What is required
Directions for the data below: repeat exactly the lines from the one with "[00:00:01.55]" through the one with "[00:00:04.15]", both included, and omit all pictures.
----
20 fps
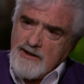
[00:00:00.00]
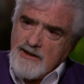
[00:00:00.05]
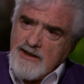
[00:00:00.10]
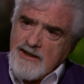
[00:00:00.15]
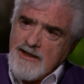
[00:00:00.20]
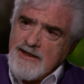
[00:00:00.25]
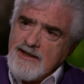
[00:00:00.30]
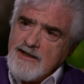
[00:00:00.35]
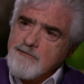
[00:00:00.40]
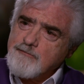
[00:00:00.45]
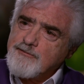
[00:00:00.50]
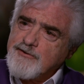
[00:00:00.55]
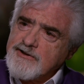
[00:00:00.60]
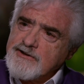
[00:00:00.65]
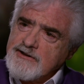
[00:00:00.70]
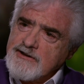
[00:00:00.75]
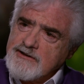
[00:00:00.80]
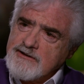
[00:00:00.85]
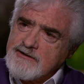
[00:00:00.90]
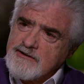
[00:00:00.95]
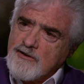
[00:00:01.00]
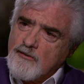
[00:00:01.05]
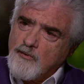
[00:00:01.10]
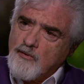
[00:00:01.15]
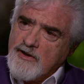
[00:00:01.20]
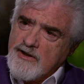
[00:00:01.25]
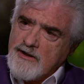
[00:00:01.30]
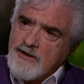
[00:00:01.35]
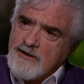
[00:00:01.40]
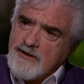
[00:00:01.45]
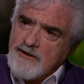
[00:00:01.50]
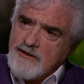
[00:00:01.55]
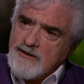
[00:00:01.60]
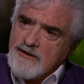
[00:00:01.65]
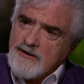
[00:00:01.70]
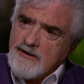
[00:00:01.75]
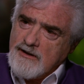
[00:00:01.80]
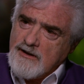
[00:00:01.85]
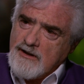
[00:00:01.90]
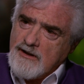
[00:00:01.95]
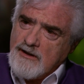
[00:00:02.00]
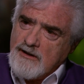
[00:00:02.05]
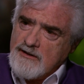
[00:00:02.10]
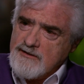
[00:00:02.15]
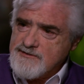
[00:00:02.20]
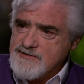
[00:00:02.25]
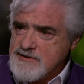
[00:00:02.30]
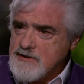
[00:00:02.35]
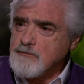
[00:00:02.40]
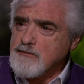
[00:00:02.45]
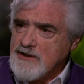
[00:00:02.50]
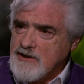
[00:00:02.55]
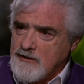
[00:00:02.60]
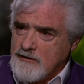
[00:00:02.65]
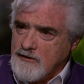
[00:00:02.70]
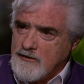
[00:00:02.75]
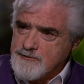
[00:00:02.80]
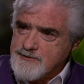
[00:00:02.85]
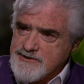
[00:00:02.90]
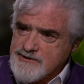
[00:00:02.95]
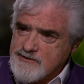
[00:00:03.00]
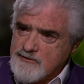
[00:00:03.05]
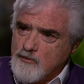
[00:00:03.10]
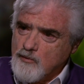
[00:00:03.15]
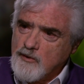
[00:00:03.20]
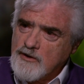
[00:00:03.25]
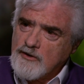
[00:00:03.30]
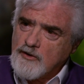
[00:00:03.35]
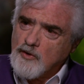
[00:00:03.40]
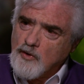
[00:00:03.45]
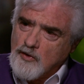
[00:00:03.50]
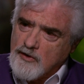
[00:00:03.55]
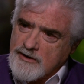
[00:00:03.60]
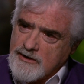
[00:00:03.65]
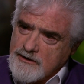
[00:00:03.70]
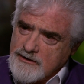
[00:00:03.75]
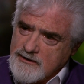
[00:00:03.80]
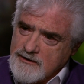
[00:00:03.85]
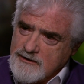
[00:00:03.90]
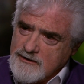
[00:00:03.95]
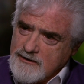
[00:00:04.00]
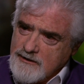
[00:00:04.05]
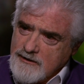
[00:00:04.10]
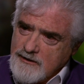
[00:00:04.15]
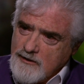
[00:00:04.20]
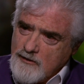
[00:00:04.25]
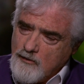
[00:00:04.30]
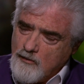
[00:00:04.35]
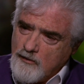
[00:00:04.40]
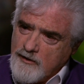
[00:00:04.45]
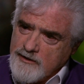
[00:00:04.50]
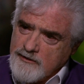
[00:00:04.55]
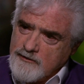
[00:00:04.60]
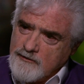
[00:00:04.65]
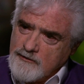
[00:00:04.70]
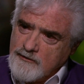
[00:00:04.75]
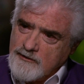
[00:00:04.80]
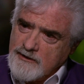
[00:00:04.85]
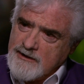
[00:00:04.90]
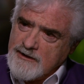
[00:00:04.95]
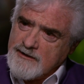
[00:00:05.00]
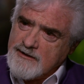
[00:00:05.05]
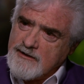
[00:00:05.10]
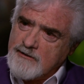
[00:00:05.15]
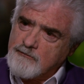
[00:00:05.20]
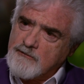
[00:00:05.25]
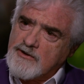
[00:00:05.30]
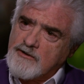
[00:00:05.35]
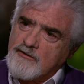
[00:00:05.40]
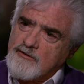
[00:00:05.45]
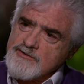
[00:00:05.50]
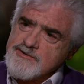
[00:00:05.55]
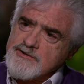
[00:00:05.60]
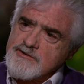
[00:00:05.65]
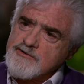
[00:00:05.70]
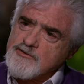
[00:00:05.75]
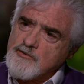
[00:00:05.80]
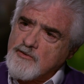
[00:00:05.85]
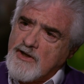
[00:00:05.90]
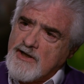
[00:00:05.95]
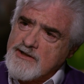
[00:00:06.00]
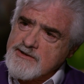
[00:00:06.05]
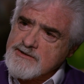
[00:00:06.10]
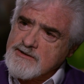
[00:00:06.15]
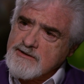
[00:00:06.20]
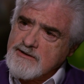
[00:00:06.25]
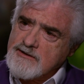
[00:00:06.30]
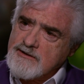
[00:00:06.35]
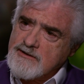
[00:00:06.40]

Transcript: can I predict the way similar objects will look when you look at them closer to us,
----
Output for this task
[00:00:01.55]
[00:00:01.60]
[00:00:01.65]
[00:00:01.70]
[00:00:01.75]
[00:00:01.80]
[00:00:01.85]
[00:00:01.90]
[00:00:01.95]
[00:00:02.00]
[00:00:02.05]
[00:00:02.10]
[00:00:02.15]
[00:00:02.20]
[00:00:02.25]
[00:00:02.30]
[00:00:02.35]
[00:00:02.40]
[00:00:02.45]
[00:00:02.50]
[00:00:02.55]
[00:00:02.60]
[00:00:02.65]
[00:00:02.70]
[00:00:02.75]
[00:00:02.80]
[00:00:02.85]
[00:00:02.90]
[00:00:02.95]
[00:00:03.00]
[00:00:03.05]
[00:00:03.10]
[00:00:03.15]
[00:00:03.20]
[00:00:03.25]
[00:00:03.30]
[00:00:03.35]
[00:00:03.40]
[00:00:03.45]
[00:00:03.50]
[00:00:03.55]
[00:00:03.60]
[00:00:03.65]
[00:00:03.70]
[00:00:03.75]
[00:00:03.80]
[00:00:03.85]
[00:00:03.90]
[00:00:03.95]
[00:00:04.00]
[00:00:04.05]
[00:00:04.10]
[00:00:04.15]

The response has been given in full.